Give back, exactly as written, the lines from the first line of the data below through the line with "[27:17.06-27:17.64]", and omit the pictures.

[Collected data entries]
________

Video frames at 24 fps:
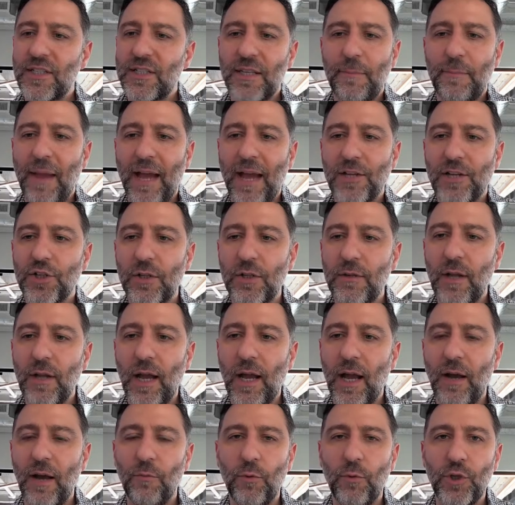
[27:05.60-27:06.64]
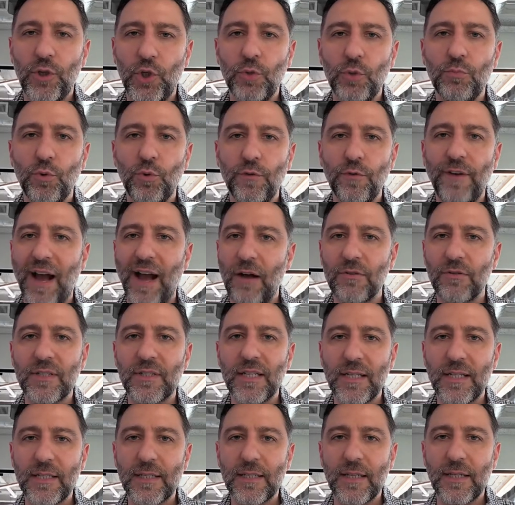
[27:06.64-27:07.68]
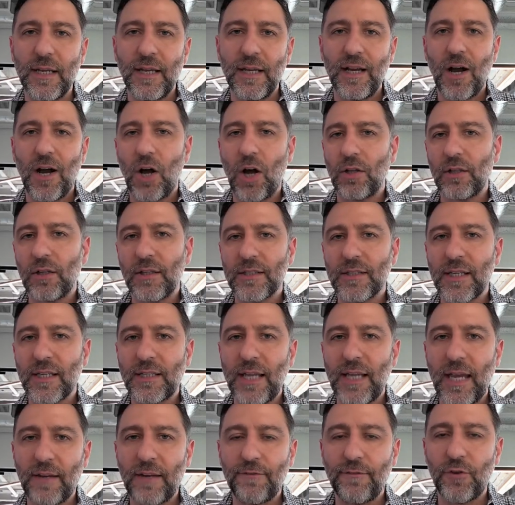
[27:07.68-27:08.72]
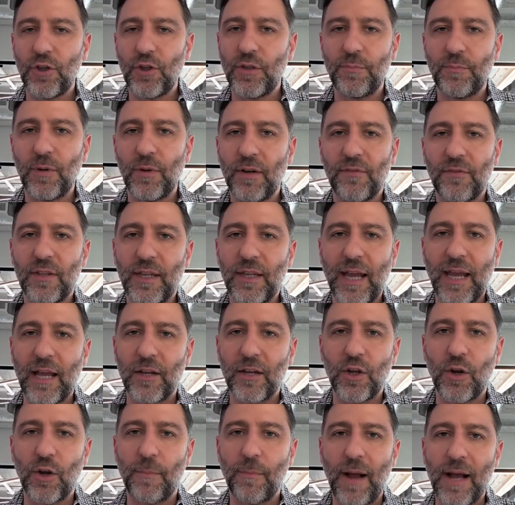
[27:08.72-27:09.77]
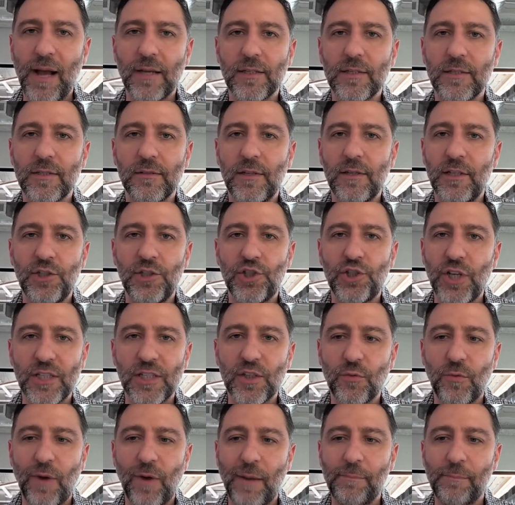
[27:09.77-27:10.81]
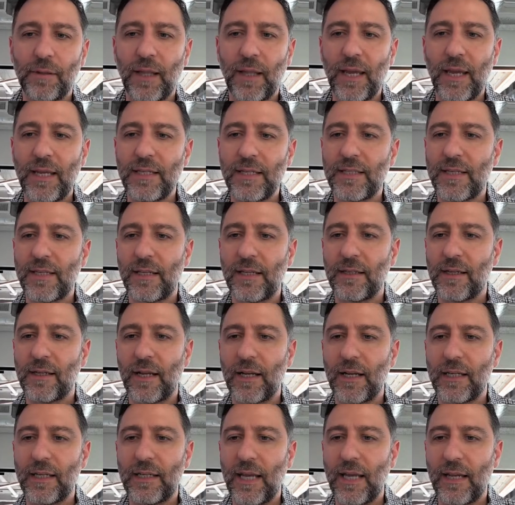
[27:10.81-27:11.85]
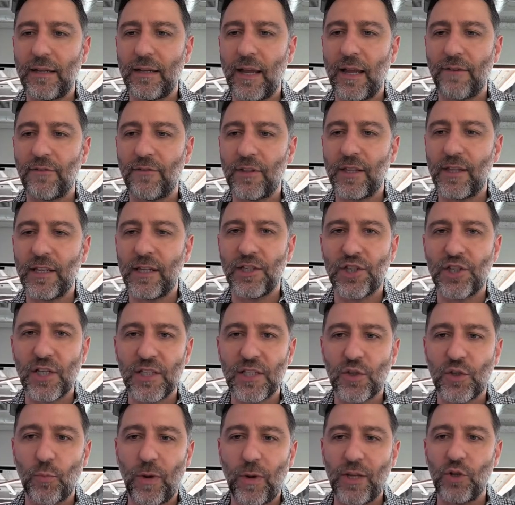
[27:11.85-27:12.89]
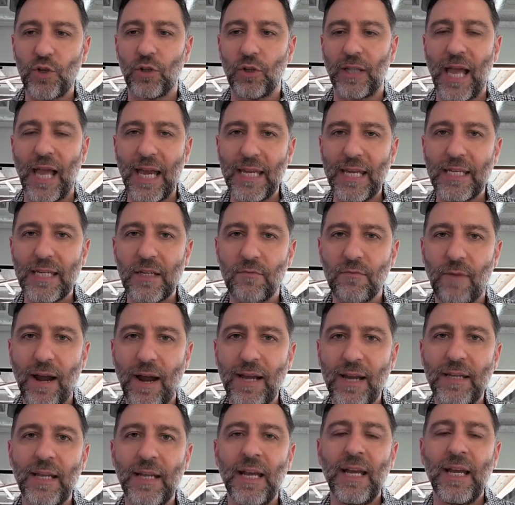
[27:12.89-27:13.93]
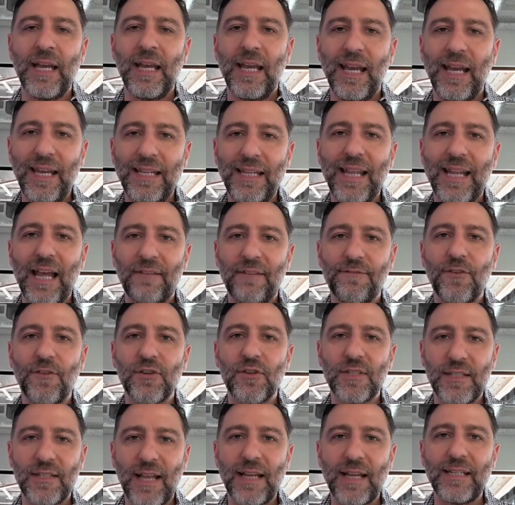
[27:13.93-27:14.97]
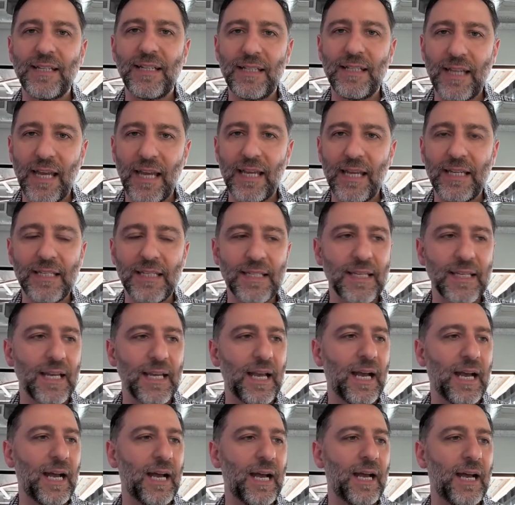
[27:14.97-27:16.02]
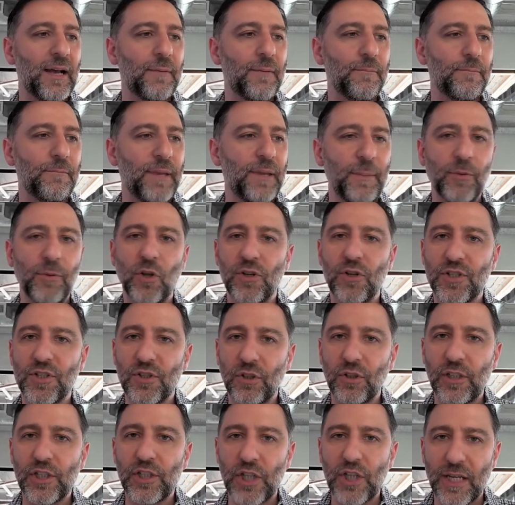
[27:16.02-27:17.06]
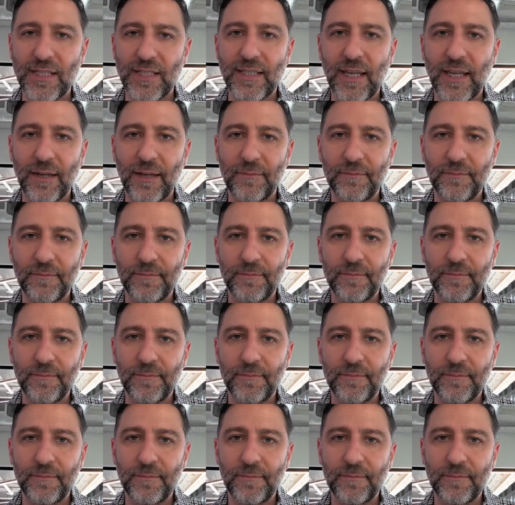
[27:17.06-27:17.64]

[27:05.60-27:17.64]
imagine when you move houses, how long does it take for you to put everything out of your box in just the right place and kind of get everything just the way you like, right? In that first 90 days, people are still adjusting.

________

* TASK RESULT *
Video frames at 24 fps:
[27:05.60-27:06.64]
[27:06.64-27:07.68]
[27:07.68-27:08.72]
[27:08.72-27:09.77]
[27:09.77-27:10.81]
[27:10.81-27:11.85]
[27:11.85-27:12.89]
[27:12.89-27:13.93]
[27:13.93-27:14.97]
[27:14.97-27:16.02]
[27:16.02-27:17.06]
[27:17.06-27:17.64]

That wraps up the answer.